Puzzled by this behavior, we consulted sources who had knowledge of Trachtenberg’s campaign strategy. One informant said she deliberately hired incompetent campaign staff because she did not want anyone to question her decision-making. Another speculated that Trachtenberg was convinced by her polling that she would win and was banking her money for a County Executive race. (Indeed, Trachtenberg told several spies she was interested in running for Executive in 2014.) Trachtenberg’s addiction to polling resembled the behavior of a nervous aircraft passenger flying through turbulence and constantly checking her watch. Regardless of the reasons, Trachtenberg’s ineptitude became clear in the final days of the election. She only sent out two mass mailers – far behind the mail totals of lesser-funded candidates – and seemed to rely primarily on illegal signs. Trachtenberg overestimated her support, coasted on name recognition and lost by a significant margin – all problems of her own making.
The Post wrote that the unions took out Trachtenberg. Despite their chest-beating, that is just not true. Labor promoted their endorsees, but that was about the sum total of their participation in the at-large primary. No one sent out a single piece of negative mail against Trachtenberg – not the unions, not the other candidates, not anyone. Compare that to what SEIU did to Prince George’s County Senators Nathaniel Exum and David Harrington. Only two MoCo candidates saw negative mailers from labor – District 14 Senator Rona Kramer and (surprisingly) District 39 Senate challenger Saqib Ali. In the meanest MoCo primary of all time, Trachtenberg was largely spared.
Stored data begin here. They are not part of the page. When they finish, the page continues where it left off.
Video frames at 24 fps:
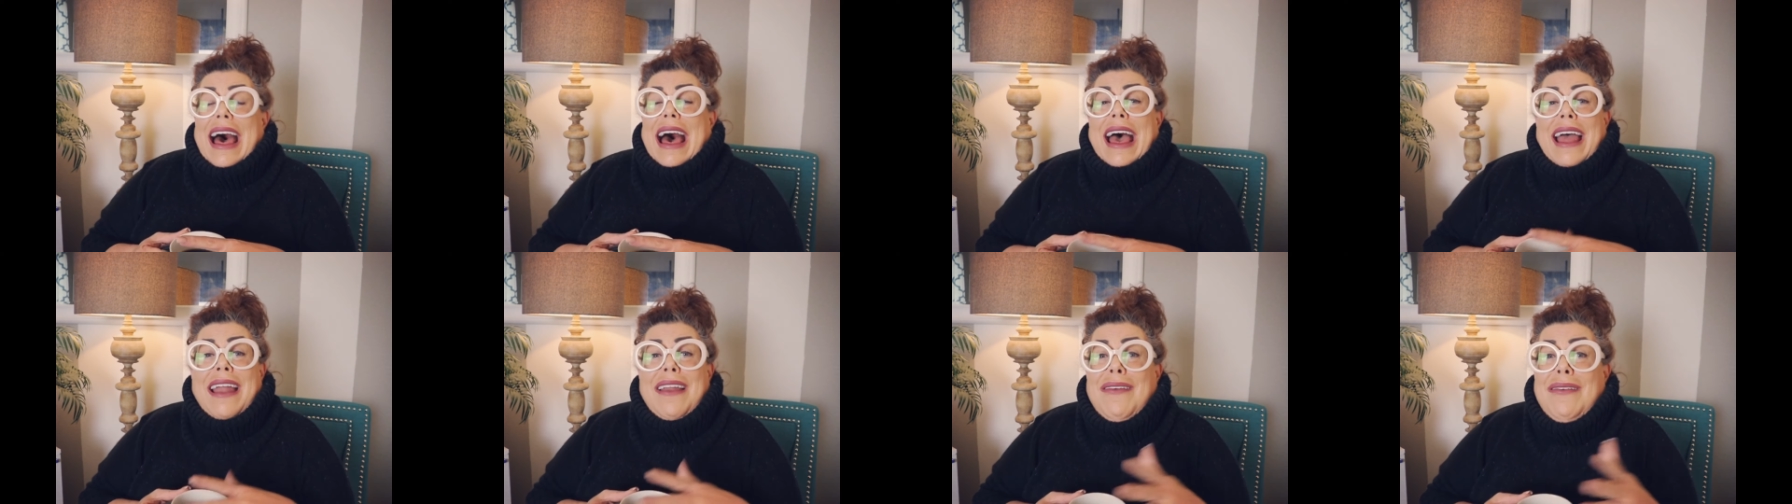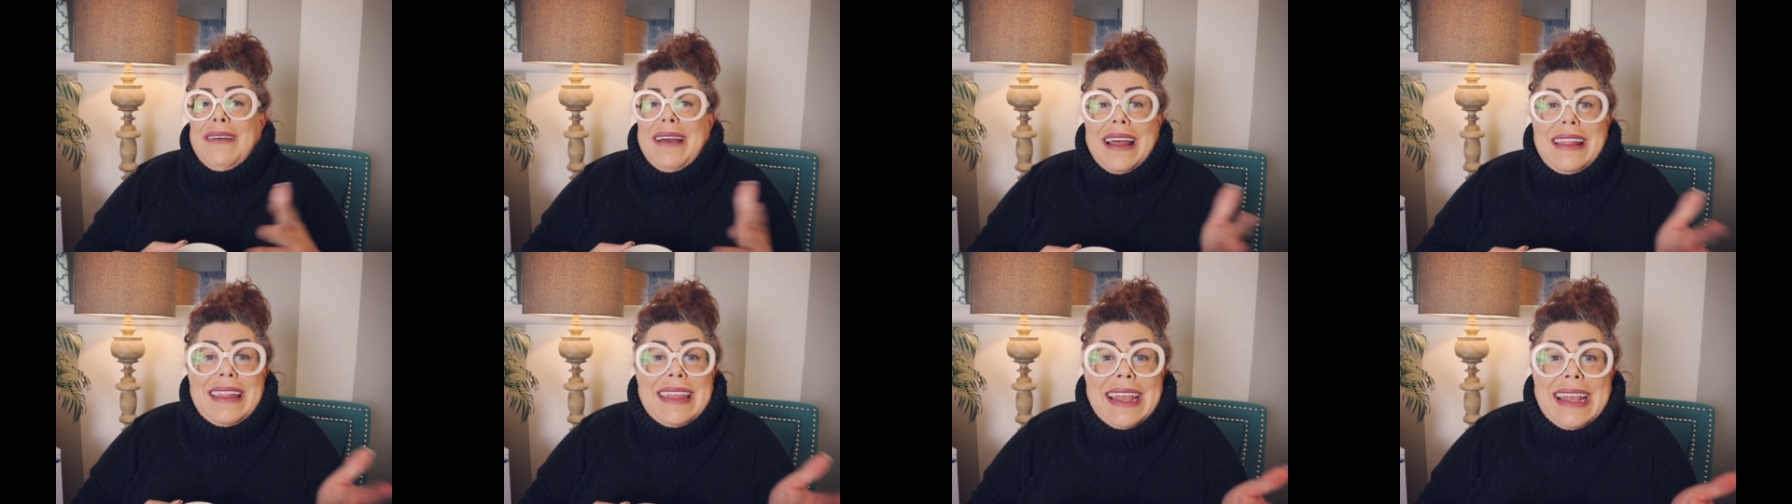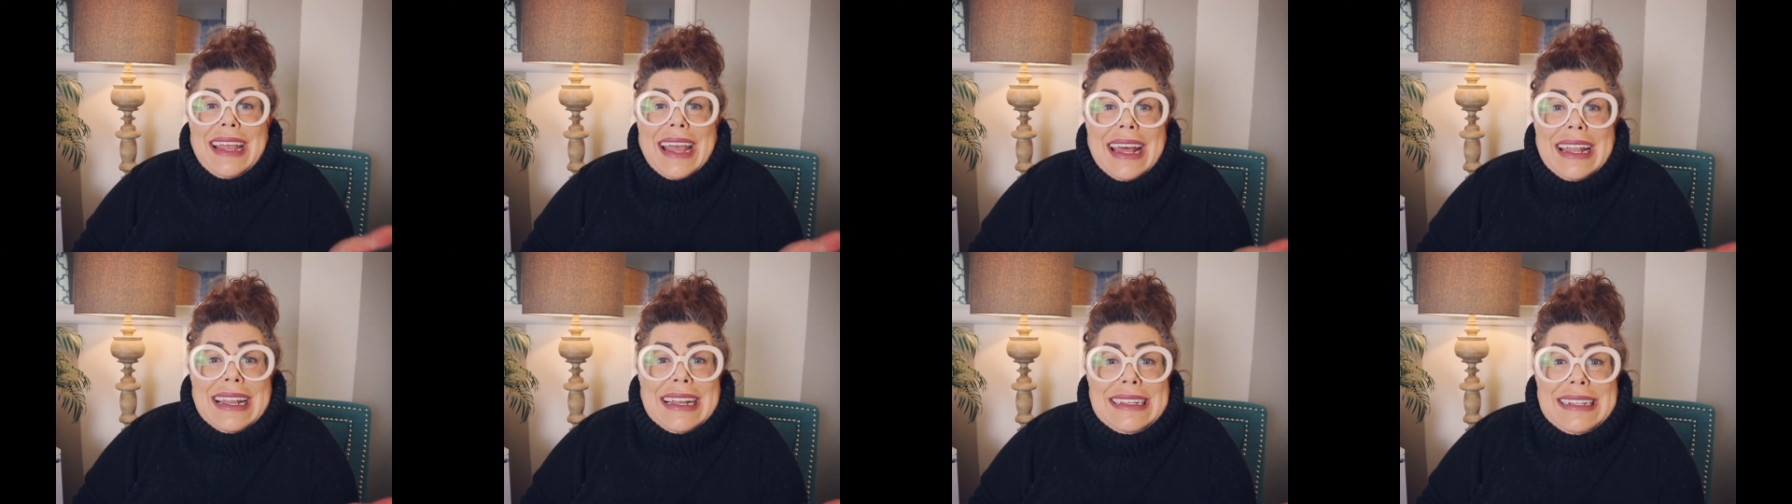I don't got
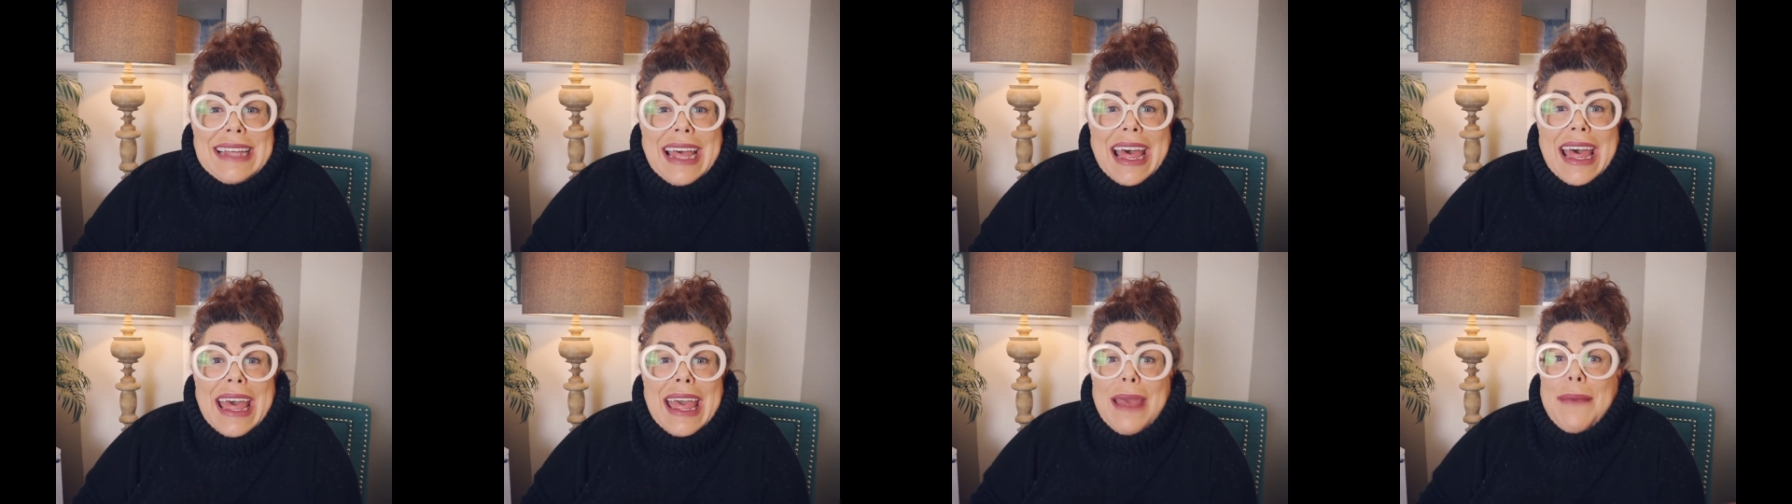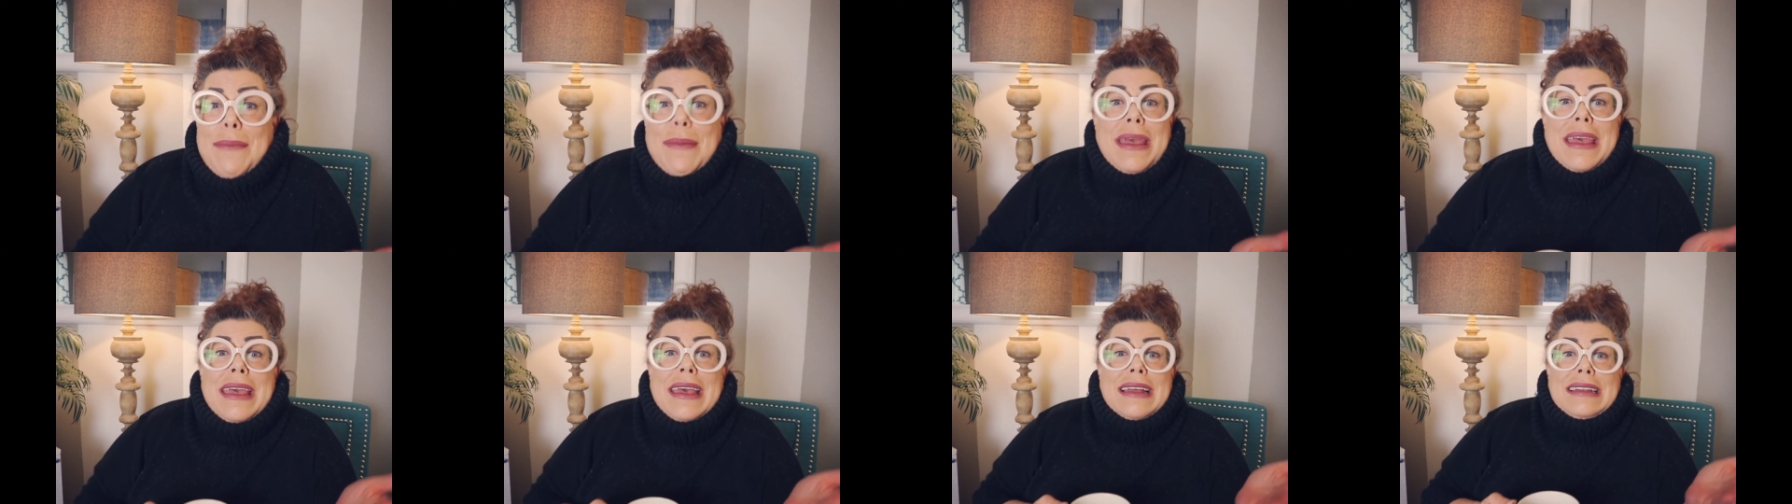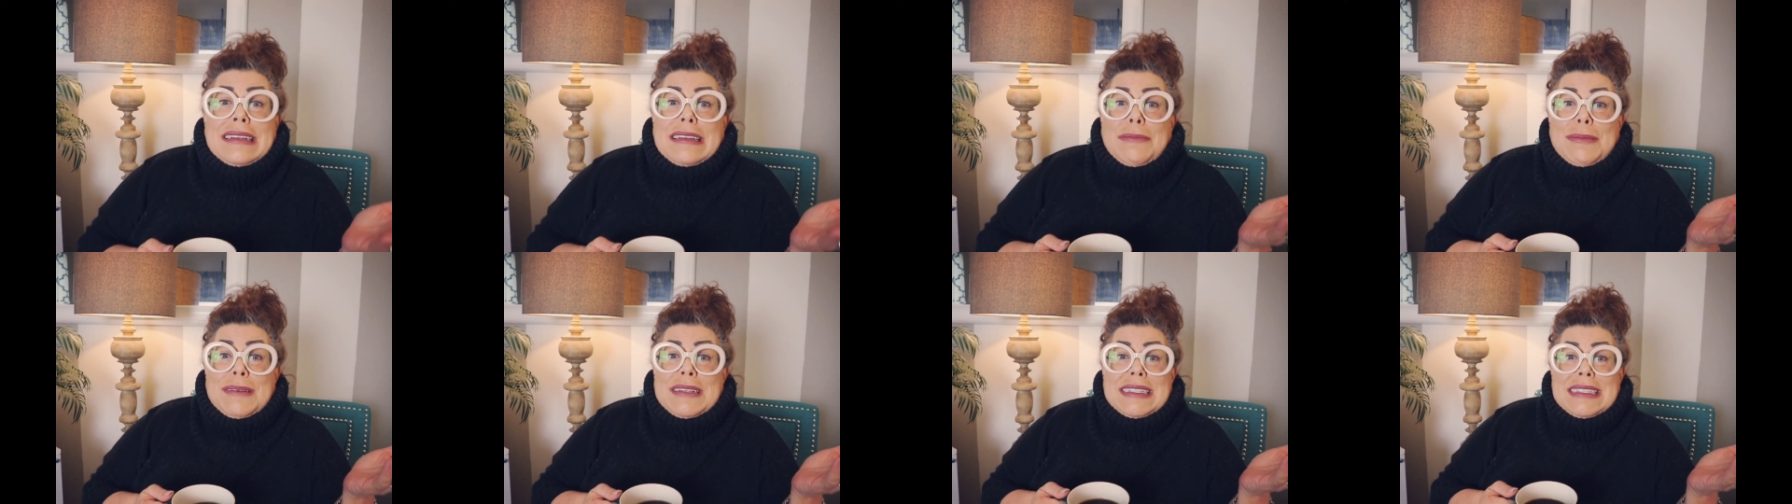that kind of time
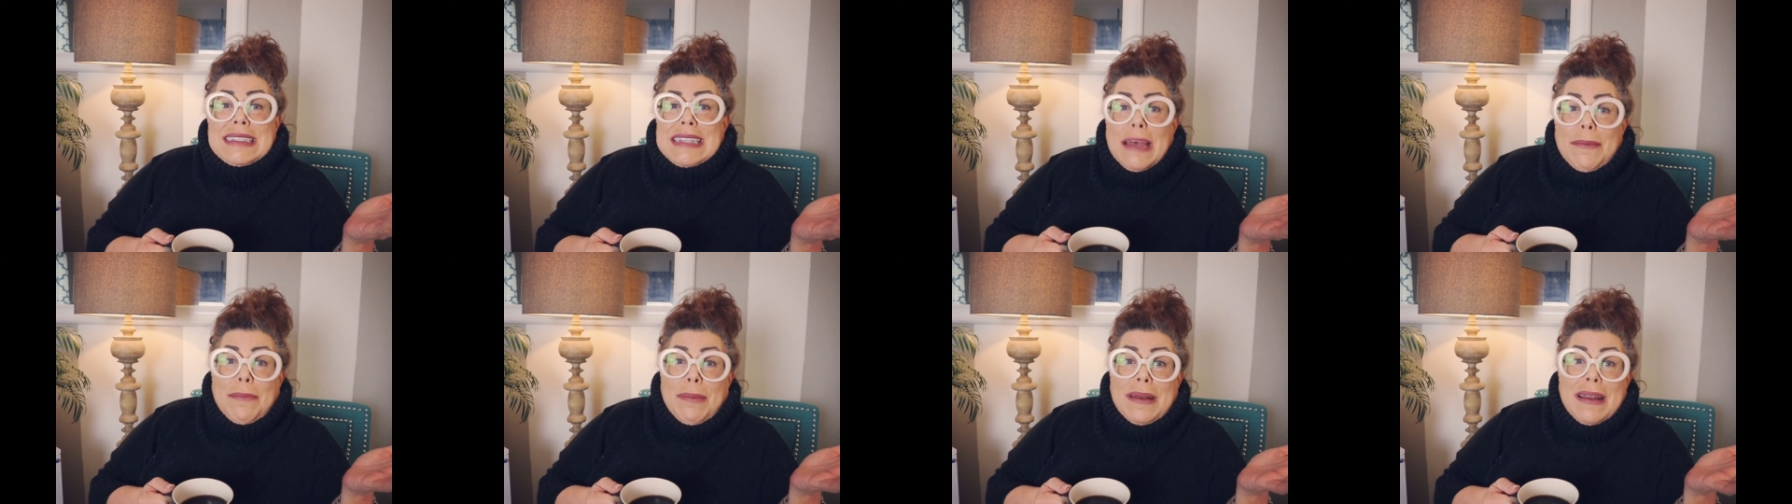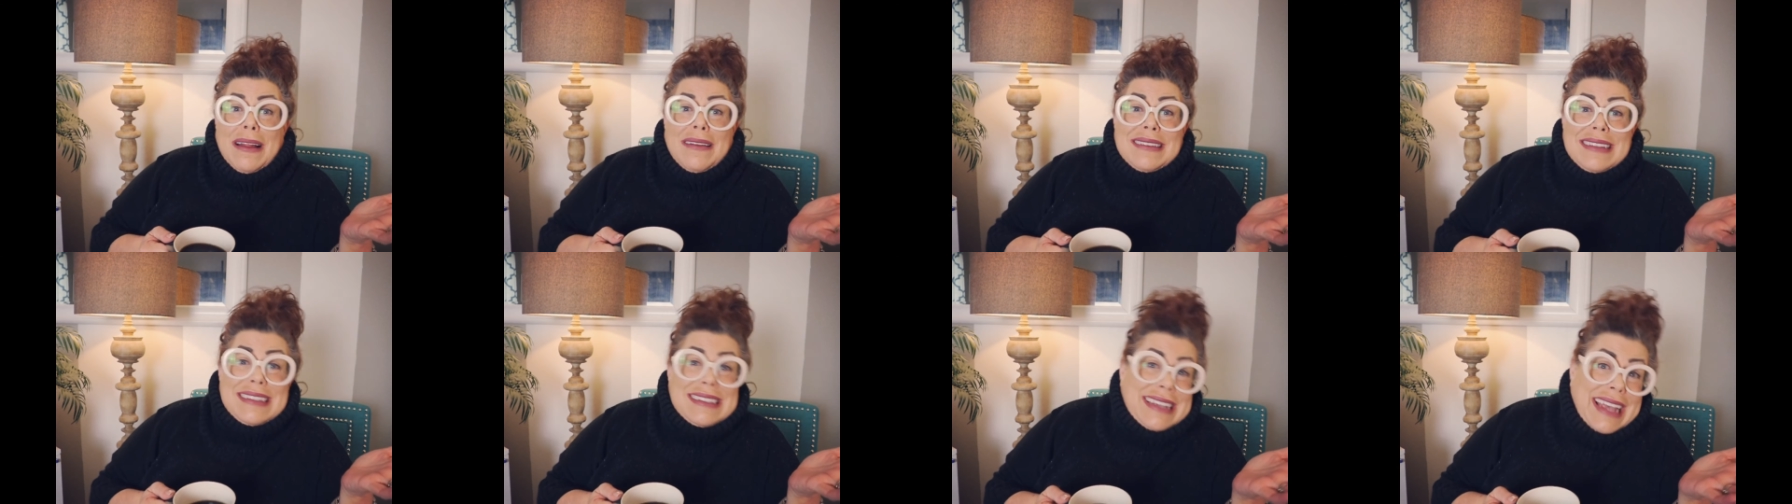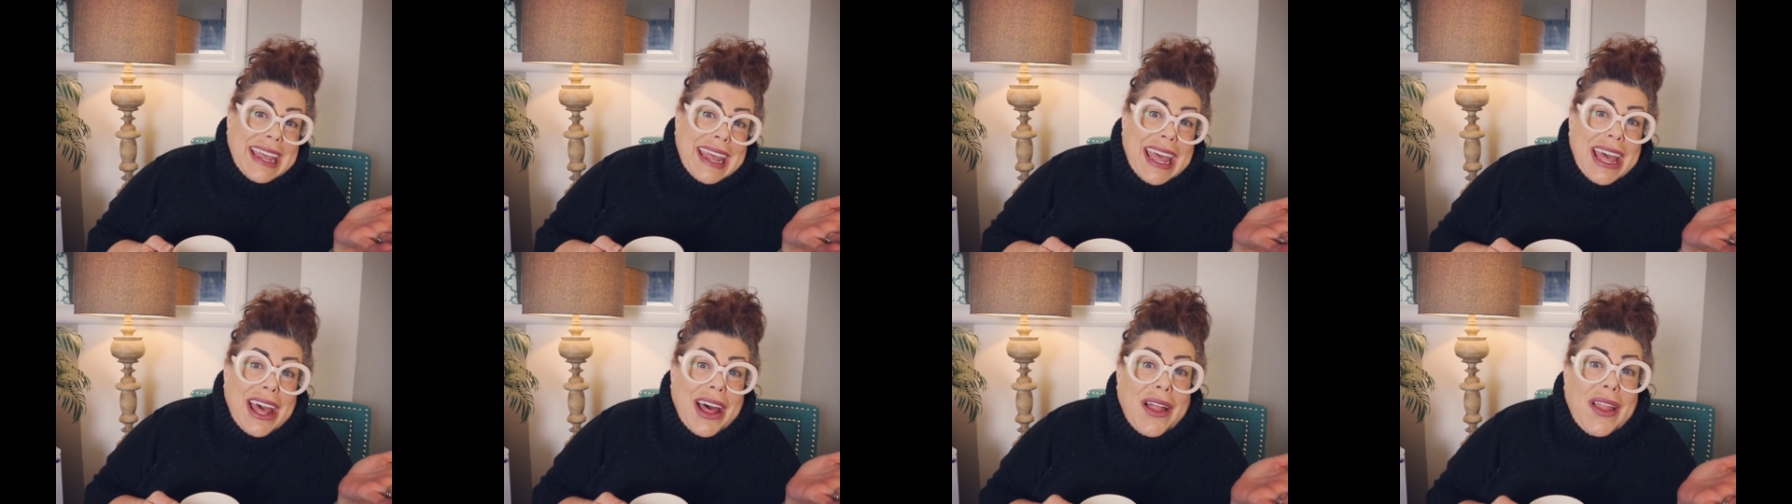to be stepping on the
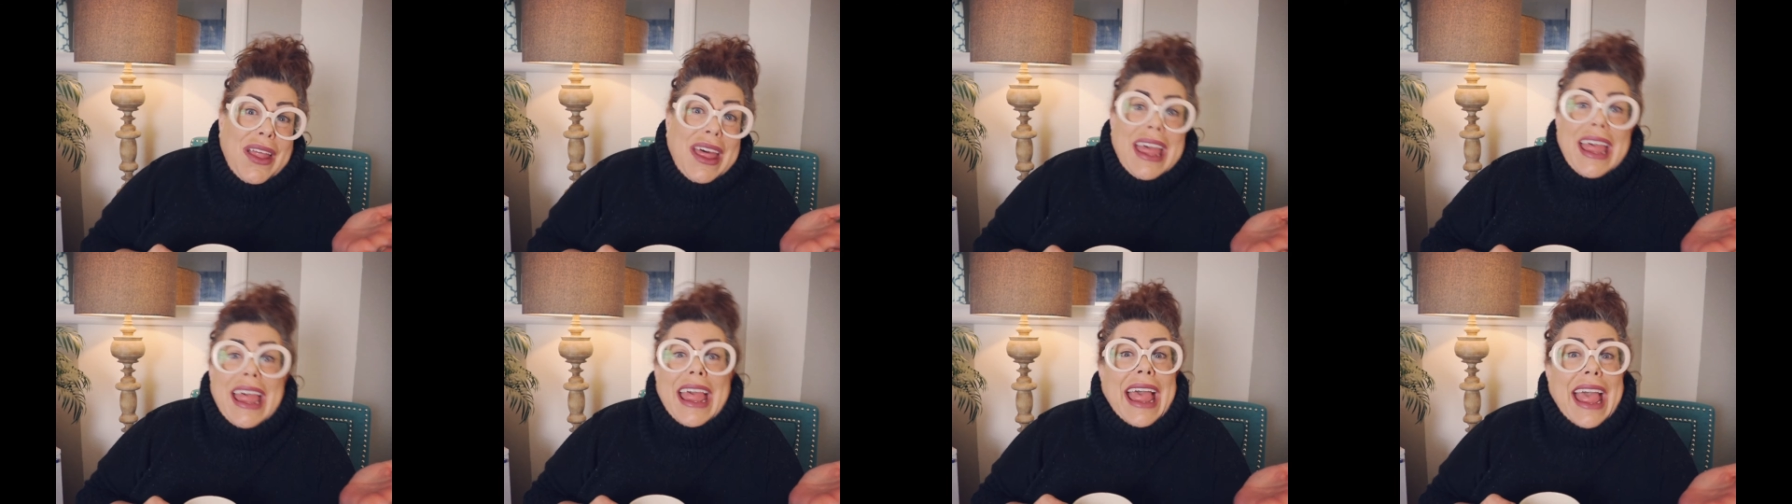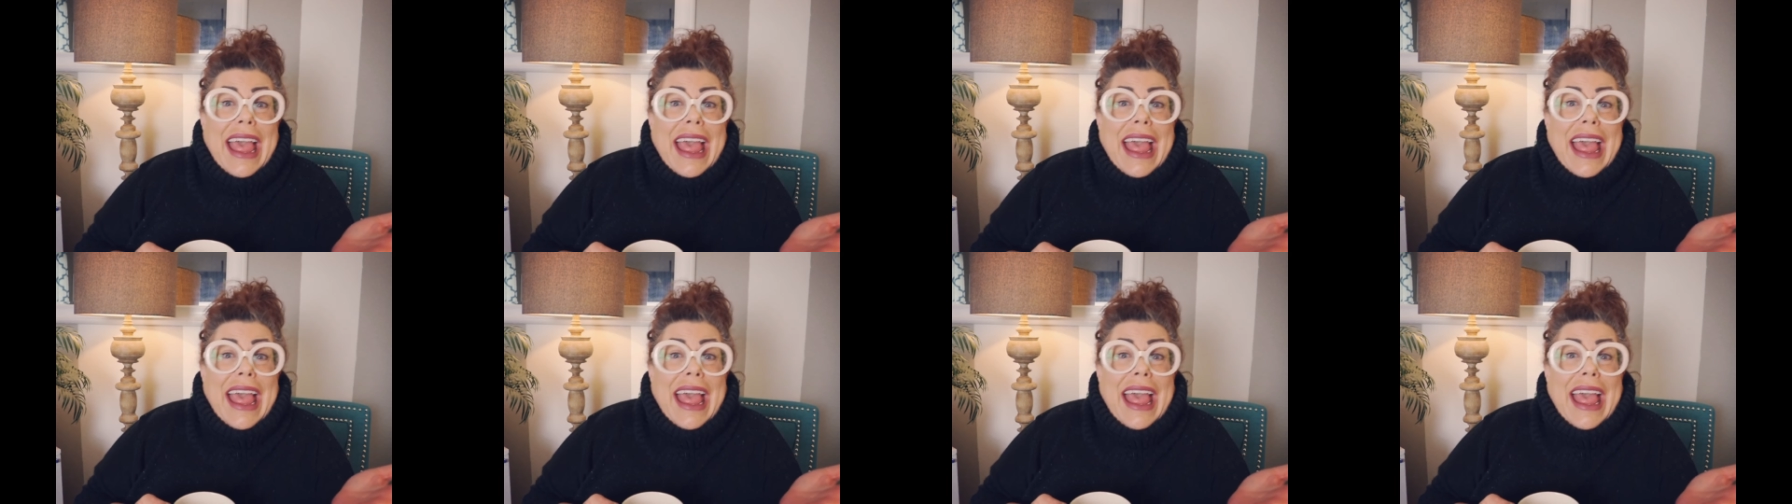scale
Even the complaint by the Fraternal Order of Police about Trachtenberg’s mishandling money at Maryland NOW could not have affected the election outcome because it came too late and never made it into physical print before the primary. The Post inaccurately stated that Trachtenberg was Treasurer of Maryland NOW four years ago. In fact, she stepped down from that position in late 2008 – during her term in public office. That error was repeated in the Post’s over-the-top editorial, an example of sloppiness feeding a pre-decided narrative in both the editorial office and the newsroom. The police and any other citizens have an absolute right to be concerned over the conduct of elected officials while they are in office. And the facts that Trachtenberg threatened to sue NOW if anyone discussed her tenure there with the media and that Maryland NOW had to rewrite their bylaws to make the Treasurer position more accountable after she left create reasonable grounds for raising the issue. The bottom line is that given the record above, Trachtenberg cannot claim to be a victim if there is no victimizer.
If Duchy Trachtenberg had Phil Andrews’s even temperament, Roger Berliner’s pragmatism and Marc Elrich’s dogged dedication to relationship building, she could have taken the same policy positions and not attracted so many enemies. And if she had used her campaign war chest to hire people with Hans Riemer’s campaign skills, she could have won. But instead, she is a case study for how not to serve on the council and how not to run for reelection.
And that is no one’s fault but her own.